* YOUR TASK
Word for word, set down the records and skip each picture.

* SUPPLIED INFORMATION
==============================

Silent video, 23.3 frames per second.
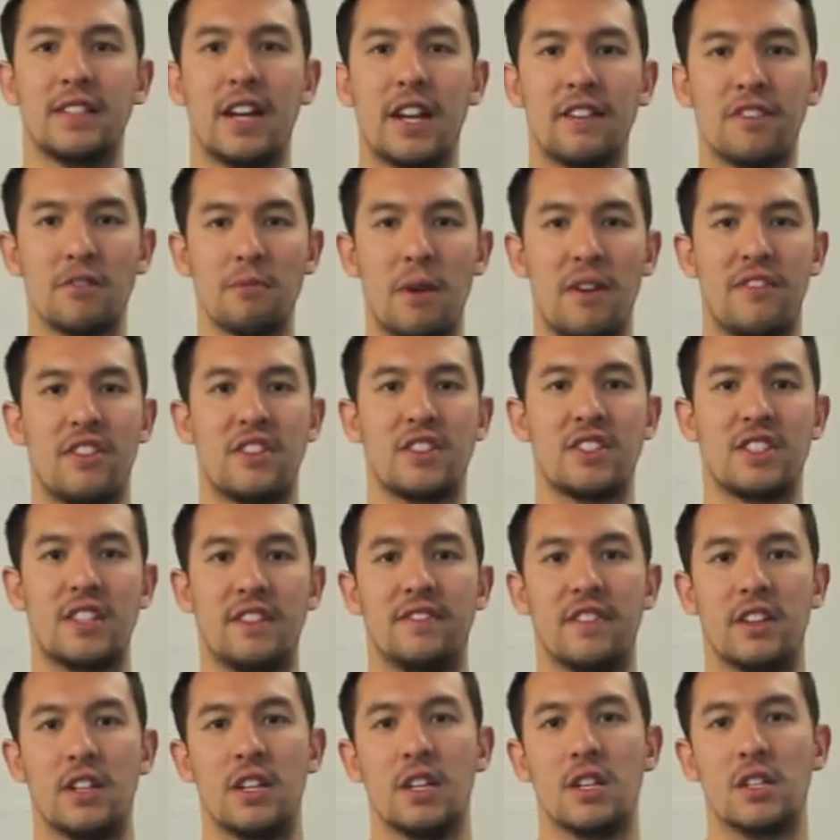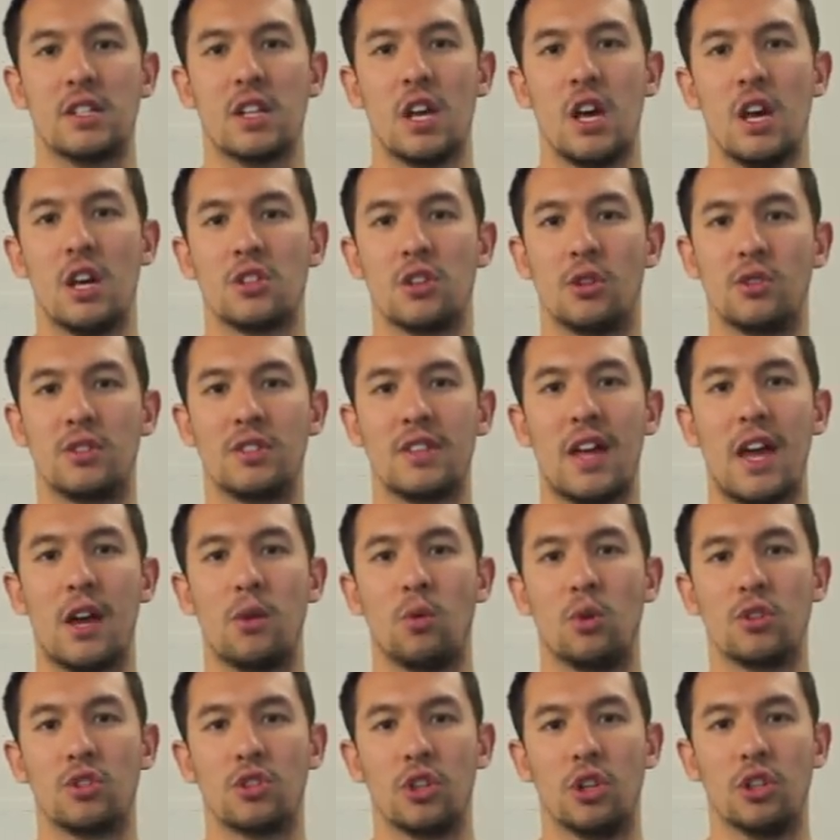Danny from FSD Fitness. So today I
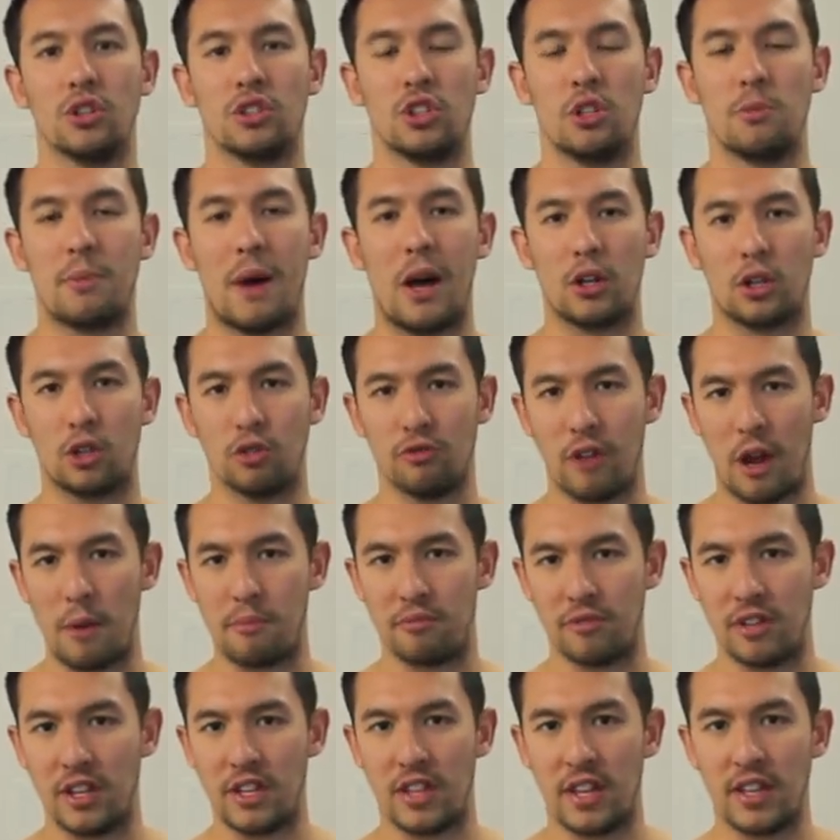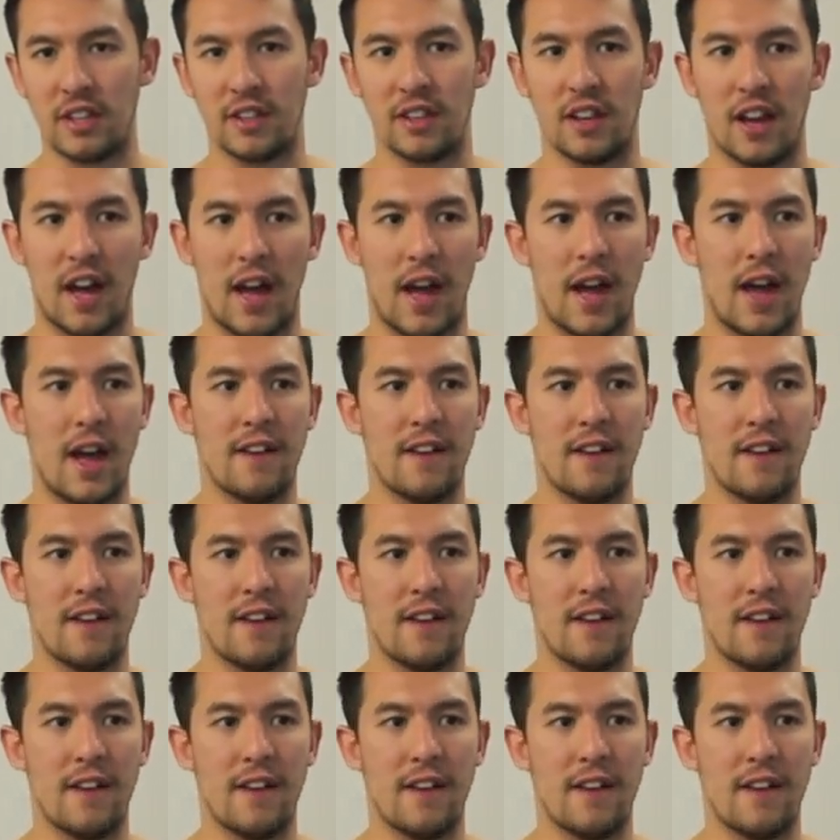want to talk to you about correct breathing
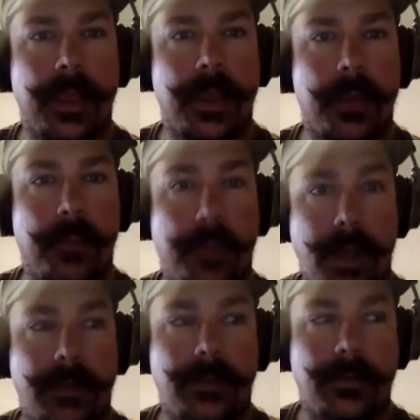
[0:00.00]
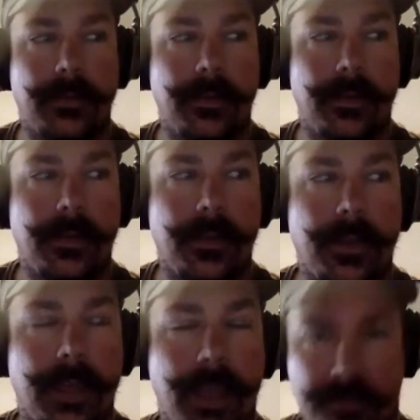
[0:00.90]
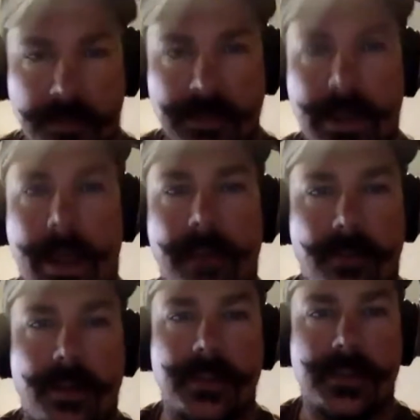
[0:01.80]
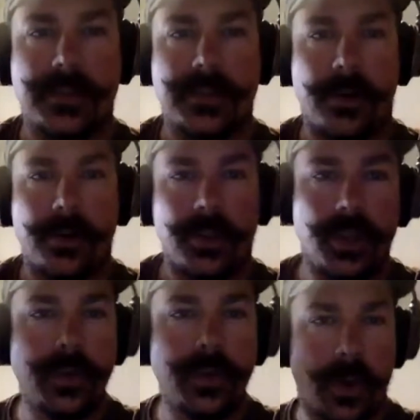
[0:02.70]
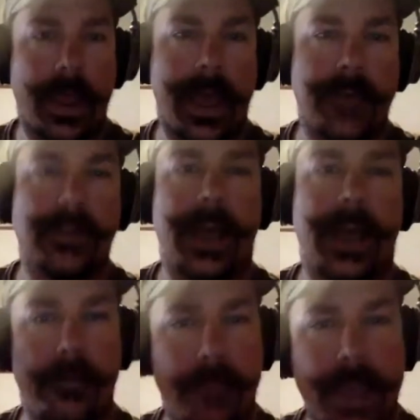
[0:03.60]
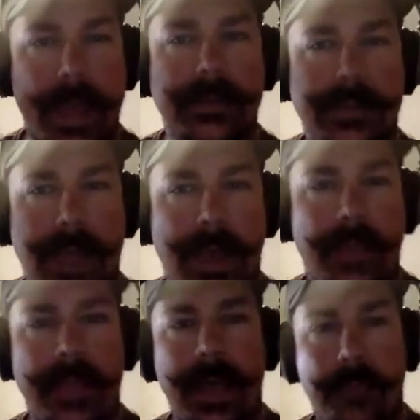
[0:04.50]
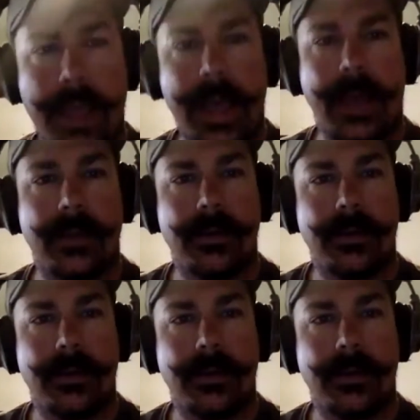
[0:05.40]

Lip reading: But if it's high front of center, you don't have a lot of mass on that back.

==============================

* PROBLEM SOLUTION
Silent video, 23.3 frames per second.
Danny from FSD Fitness. So today I
want to talk to you about correct breathing
[0:00.00]
[0:00.90]
[0:01.80]
[0:02.70]
[0:03.60]
[0:04.50]
[0:05.40]

Lip reading: But if it's high front of center, you don't have a lot of mass on that back.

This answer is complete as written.